■ **What needs to be done**
Leave out all pictures while repeating the records exactly and completely.

[Stored data entries]
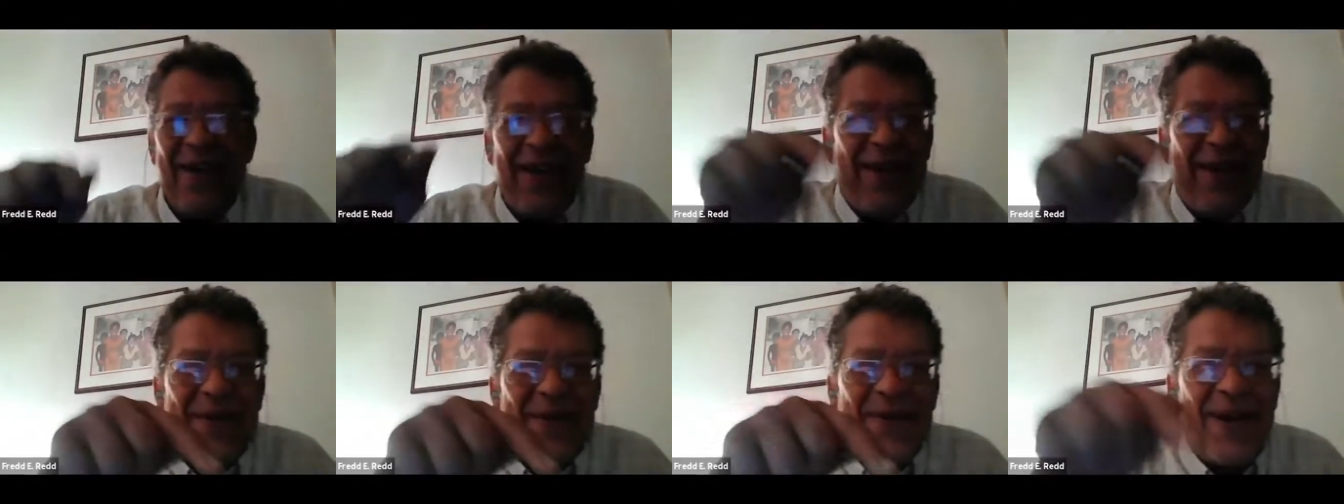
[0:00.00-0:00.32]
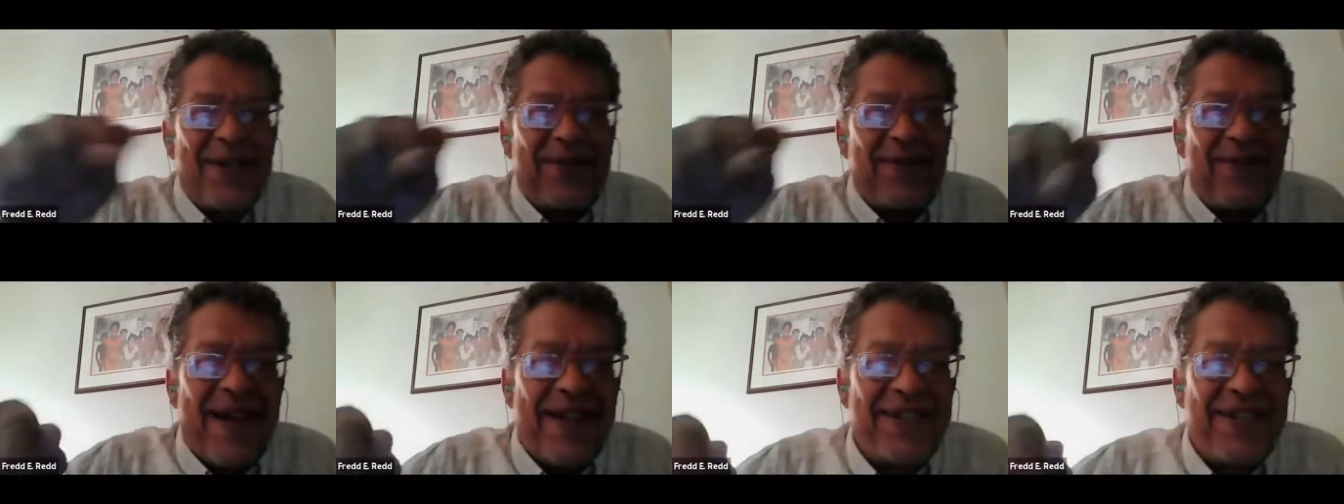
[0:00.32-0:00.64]
Yeah,
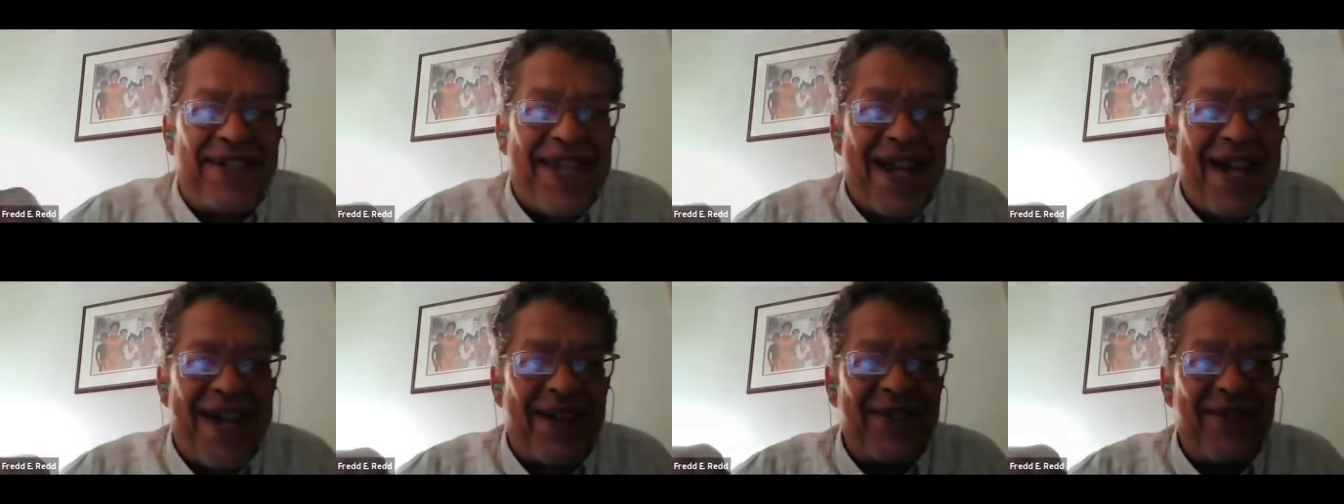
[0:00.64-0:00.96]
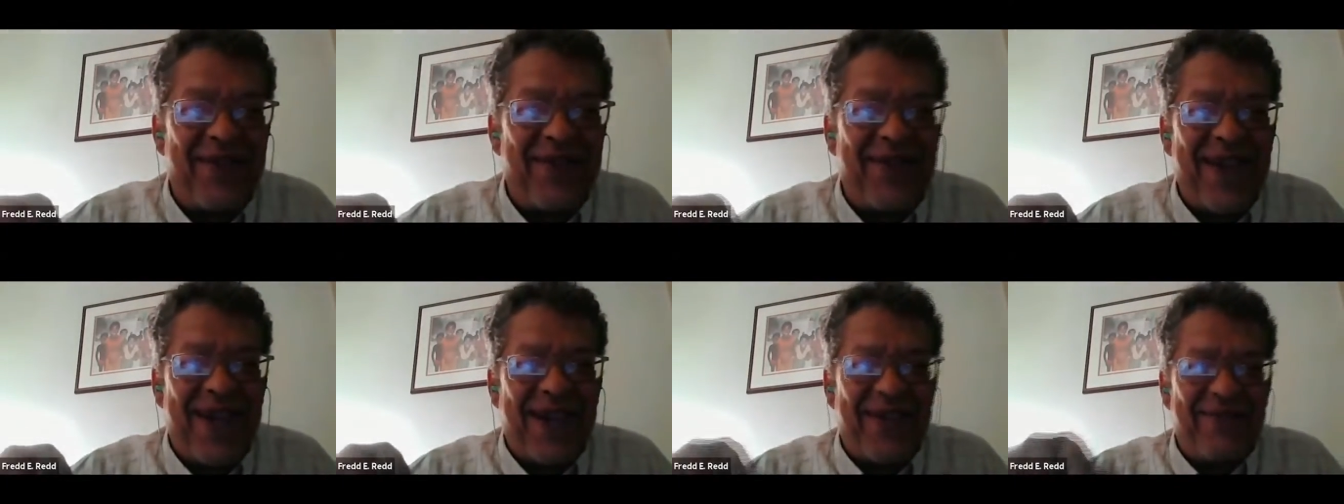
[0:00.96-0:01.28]
where's my
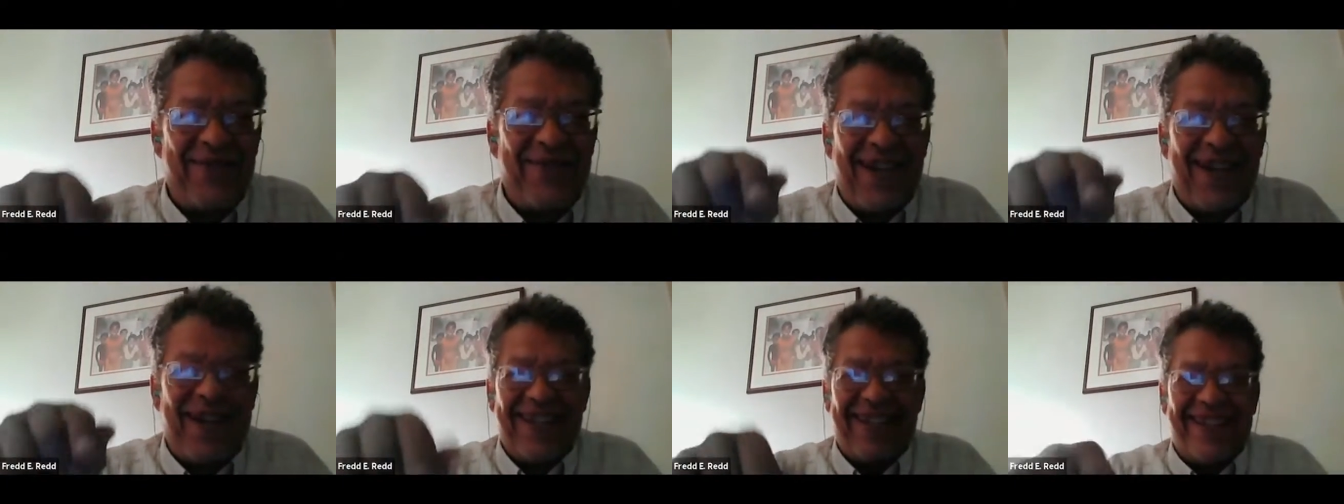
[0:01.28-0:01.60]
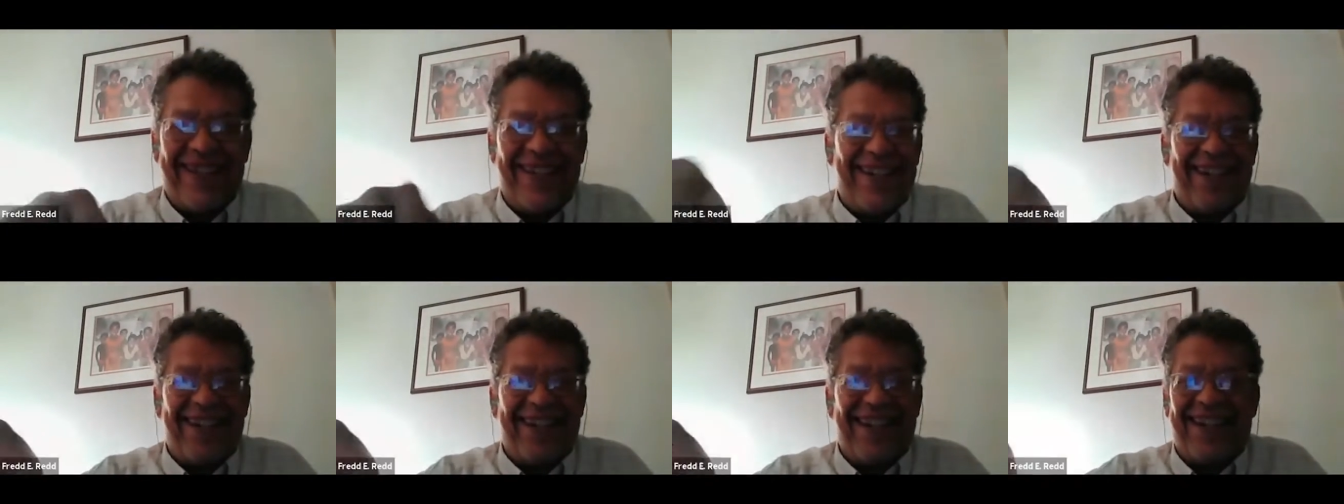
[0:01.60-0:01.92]
sound effect
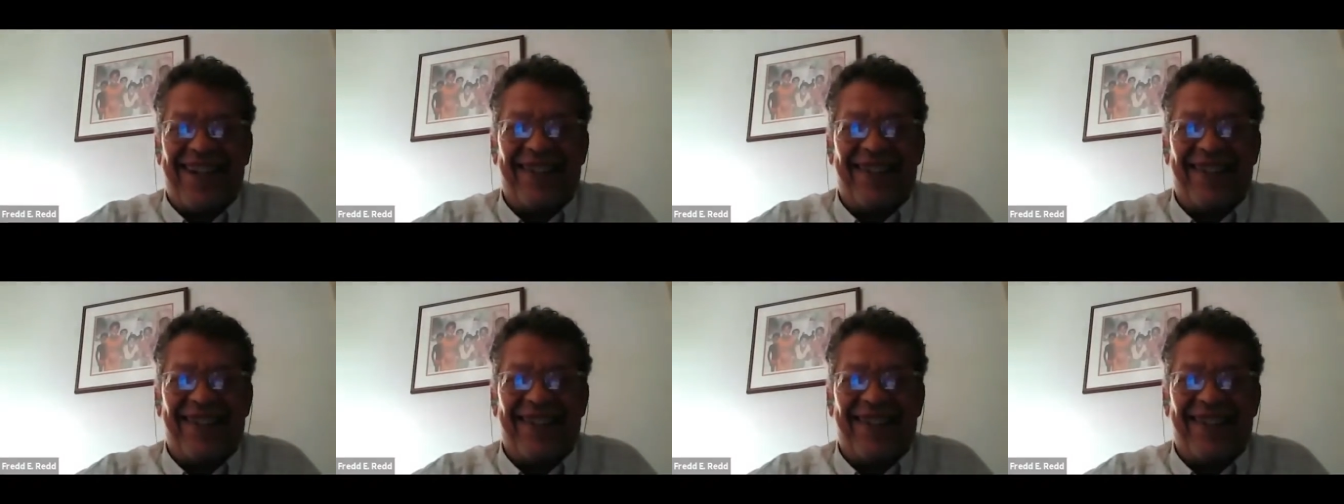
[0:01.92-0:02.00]
button there?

■ **Output**
[0:00.00-0:00.32]
[0:00.32-0:00.64]
Yeah,
[0:00.64-0:00.96]
[0:00.96-0:01.28]
where's my
[0:01.28-0:01.60]
[0:01.60-0:01.92]
sound effect
[0:01.92-0:02.00]
button there?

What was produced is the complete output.